Cantemort créait, remuait, alimentait ses idées. Le conte prenait forme petit à petit. Malgré qu'il pensait le faire une fois sorti, l'absence d'occupation l'avait poussé à se concentrer sur sa nouvelle histoire. N'ayant rien pour écrire, il se réduisait à de grossières ébauches.
(Ce sera grand, lent, riant, pleurant. Au sommet de tout art, patron mon ardoise!)
Depuis la veille, il ne s'était rien passé. Les gardes jouaient aux cartes derrière les barreaux, regardant à peine leur prisonnier. Le chef Maens avait disparu. Tous semblaient avoir oublié Cantemort, tapis sur sa paillasse, profitant du repos qu'on lui offrait.
(Tapis sur paillasse, moquette. Moquette et paillasson... quel luxe!)
Parlant tout bas pour ne pas attirer l'attention des gardes, il récitait parfois des passages de son conte, arrangeant et corrigeant ici et là.
« Un poète pourtant honnête, Capturé par quelques brutes. Ce poète il est bien bête, Il les prend tous a la lutte. »
(Pas mal, mais ensuite? Quelle est la suite?)
Cela faisait maintenant trois jours que Cantemort pourrissait au fond de son cachot miteux. Les gardes l'oubliaient, le chef Maens honorait parfois les lieux de sa présence mais partait en général sans faire de remarque. Cantemort s'amusait néanmoins de ces visites, l'occasion de narguer le milicien ne se présentait que trop rarement pour la laisser passer. Ainsi, Cantemort le regardait entrer et soutenait sans ciller son regard, sachant pertinemment que, malgré sa position de force, Maens ne ferait rien.

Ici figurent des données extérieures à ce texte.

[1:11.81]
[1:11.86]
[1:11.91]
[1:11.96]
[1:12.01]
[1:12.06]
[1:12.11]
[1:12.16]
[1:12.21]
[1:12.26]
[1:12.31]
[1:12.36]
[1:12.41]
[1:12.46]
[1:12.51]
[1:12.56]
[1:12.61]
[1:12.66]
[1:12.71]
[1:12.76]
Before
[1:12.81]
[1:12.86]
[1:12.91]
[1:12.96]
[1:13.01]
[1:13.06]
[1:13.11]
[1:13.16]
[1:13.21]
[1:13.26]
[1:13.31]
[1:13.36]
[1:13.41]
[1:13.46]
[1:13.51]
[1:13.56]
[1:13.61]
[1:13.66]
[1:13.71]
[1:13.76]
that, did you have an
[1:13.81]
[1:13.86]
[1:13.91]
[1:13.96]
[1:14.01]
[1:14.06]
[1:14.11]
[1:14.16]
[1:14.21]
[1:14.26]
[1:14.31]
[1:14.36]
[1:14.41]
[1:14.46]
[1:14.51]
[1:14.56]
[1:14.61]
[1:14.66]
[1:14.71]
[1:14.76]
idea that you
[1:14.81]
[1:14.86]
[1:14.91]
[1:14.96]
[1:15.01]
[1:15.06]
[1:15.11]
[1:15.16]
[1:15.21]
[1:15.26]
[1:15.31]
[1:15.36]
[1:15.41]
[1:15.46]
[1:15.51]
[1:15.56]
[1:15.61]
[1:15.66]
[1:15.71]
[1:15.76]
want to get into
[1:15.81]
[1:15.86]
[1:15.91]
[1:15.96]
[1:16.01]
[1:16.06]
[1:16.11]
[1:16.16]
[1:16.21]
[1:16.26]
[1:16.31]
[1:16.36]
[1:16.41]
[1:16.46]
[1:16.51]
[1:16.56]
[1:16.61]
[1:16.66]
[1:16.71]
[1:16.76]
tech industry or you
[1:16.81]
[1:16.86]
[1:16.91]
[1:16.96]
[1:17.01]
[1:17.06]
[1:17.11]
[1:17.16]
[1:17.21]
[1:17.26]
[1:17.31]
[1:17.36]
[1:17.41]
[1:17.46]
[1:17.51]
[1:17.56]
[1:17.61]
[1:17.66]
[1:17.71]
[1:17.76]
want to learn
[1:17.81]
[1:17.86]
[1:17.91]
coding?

Ce matin là, Cantemort tenta de se lever et y parvint au prix de gros efforts. Si la douleur était passée, l'engourdissement de ses muscles du au manque d'exercice était lui bien présent. Une fois debout, il trébucha et tomba sur ses genoux. Les yeux noirs, il se releva tant bien que mal et parvint cette fois à rester debout. Il avança de quelques pas puis se rassit, essoufflé. Les gardes le regardaient avec étonnement puis, voyant qu'ils ne risquaient rien, reprirent leur partie.

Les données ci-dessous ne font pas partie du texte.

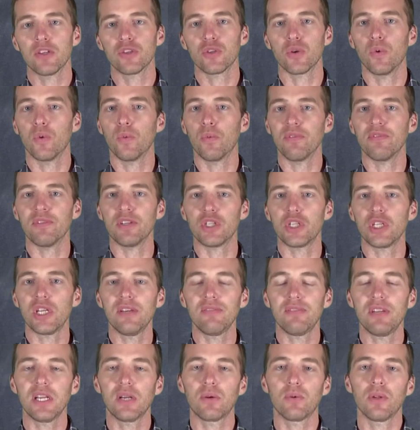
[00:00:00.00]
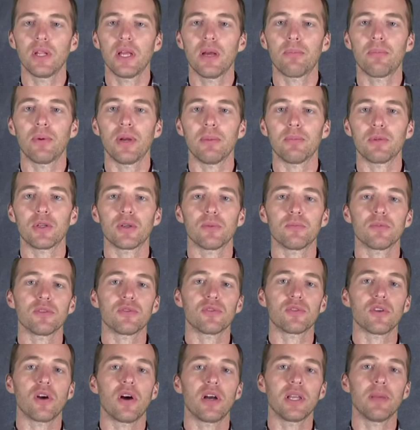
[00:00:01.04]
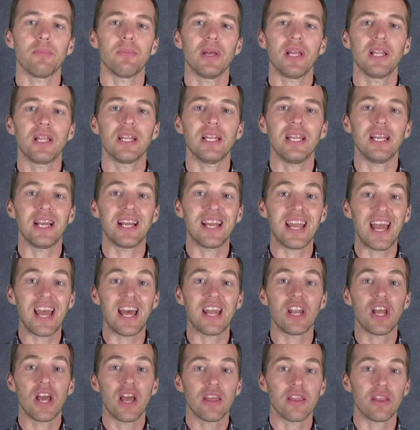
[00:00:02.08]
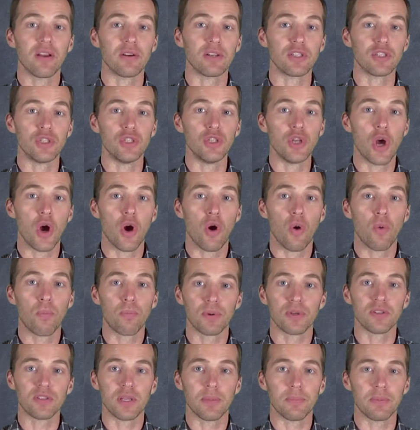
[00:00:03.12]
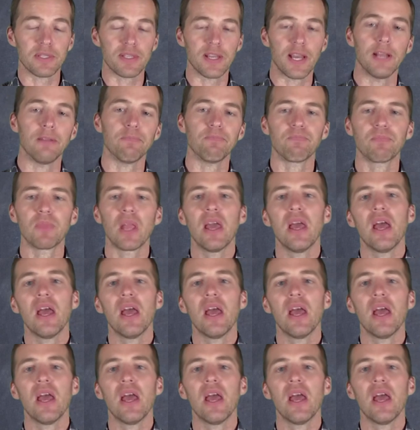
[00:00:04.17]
So when we've achieved equilibrium in terms of solubility, again, there is no precipitate.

Une fois au sol, Cantemort repris son conte.
« Une bande de fiers à bras, Qui jouent aux cartes ici bas. Et qui frappent violemment Le poète un brin trop lent. »

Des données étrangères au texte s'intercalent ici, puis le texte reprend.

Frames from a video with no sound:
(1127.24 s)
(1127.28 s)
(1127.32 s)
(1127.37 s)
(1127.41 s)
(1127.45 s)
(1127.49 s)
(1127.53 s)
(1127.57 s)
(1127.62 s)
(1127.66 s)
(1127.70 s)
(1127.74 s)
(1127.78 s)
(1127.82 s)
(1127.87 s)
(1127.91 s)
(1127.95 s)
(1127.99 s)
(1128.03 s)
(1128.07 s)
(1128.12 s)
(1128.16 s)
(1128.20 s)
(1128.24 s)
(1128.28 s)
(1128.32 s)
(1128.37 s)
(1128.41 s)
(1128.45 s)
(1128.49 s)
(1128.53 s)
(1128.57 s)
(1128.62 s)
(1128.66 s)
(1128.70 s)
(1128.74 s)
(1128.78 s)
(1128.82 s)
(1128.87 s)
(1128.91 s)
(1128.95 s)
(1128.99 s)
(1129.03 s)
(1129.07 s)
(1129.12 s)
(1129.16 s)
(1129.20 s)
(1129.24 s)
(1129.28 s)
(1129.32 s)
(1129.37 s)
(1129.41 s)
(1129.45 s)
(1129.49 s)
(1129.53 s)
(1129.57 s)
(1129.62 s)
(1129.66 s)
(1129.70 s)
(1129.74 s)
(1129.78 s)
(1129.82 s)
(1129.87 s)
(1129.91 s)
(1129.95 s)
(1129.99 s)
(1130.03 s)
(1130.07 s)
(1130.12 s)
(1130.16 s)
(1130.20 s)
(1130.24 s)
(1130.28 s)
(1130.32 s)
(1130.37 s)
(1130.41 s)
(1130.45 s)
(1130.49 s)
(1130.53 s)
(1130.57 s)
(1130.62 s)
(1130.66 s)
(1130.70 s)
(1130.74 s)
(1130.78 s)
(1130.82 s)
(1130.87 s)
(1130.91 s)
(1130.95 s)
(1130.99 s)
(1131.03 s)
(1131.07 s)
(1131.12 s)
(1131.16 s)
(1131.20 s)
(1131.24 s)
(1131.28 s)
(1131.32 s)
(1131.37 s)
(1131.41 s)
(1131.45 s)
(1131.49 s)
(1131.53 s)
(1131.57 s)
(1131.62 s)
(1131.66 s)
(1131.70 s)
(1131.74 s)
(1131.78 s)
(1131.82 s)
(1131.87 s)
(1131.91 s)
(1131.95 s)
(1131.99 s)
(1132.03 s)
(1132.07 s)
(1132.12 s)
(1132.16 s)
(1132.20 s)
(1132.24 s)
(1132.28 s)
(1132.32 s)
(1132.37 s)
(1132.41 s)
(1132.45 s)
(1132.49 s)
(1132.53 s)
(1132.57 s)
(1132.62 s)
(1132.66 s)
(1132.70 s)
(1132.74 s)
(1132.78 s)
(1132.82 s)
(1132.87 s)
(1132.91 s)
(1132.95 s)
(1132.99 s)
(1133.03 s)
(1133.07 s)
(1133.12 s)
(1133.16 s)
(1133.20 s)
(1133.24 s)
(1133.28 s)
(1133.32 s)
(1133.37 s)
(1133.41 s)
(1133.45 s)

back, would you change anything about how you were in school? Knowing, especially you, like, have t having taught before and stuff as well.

Chaque jour Cantemort se réveillait, restait encore quelques instants sur sa paillasse à inventer la suite de son conte. Puis il se levait, maintenait son équilibre, et marchait dans sa cellule, se reposait tout en continuant son histoire, puis repartait. Au bout du cinquième jour, il arrivait à faire cinq fois l'aller-retour d'un bout à l'autre de la cellule. Maens descendait encore le voir et Cantemort pouvait désormais la saluer comme il se devait. Ainsi, il attendait qu'il passe devant sa cellule pour lui adresser un grand sourire et déclamer quelques vers choisis de son conte.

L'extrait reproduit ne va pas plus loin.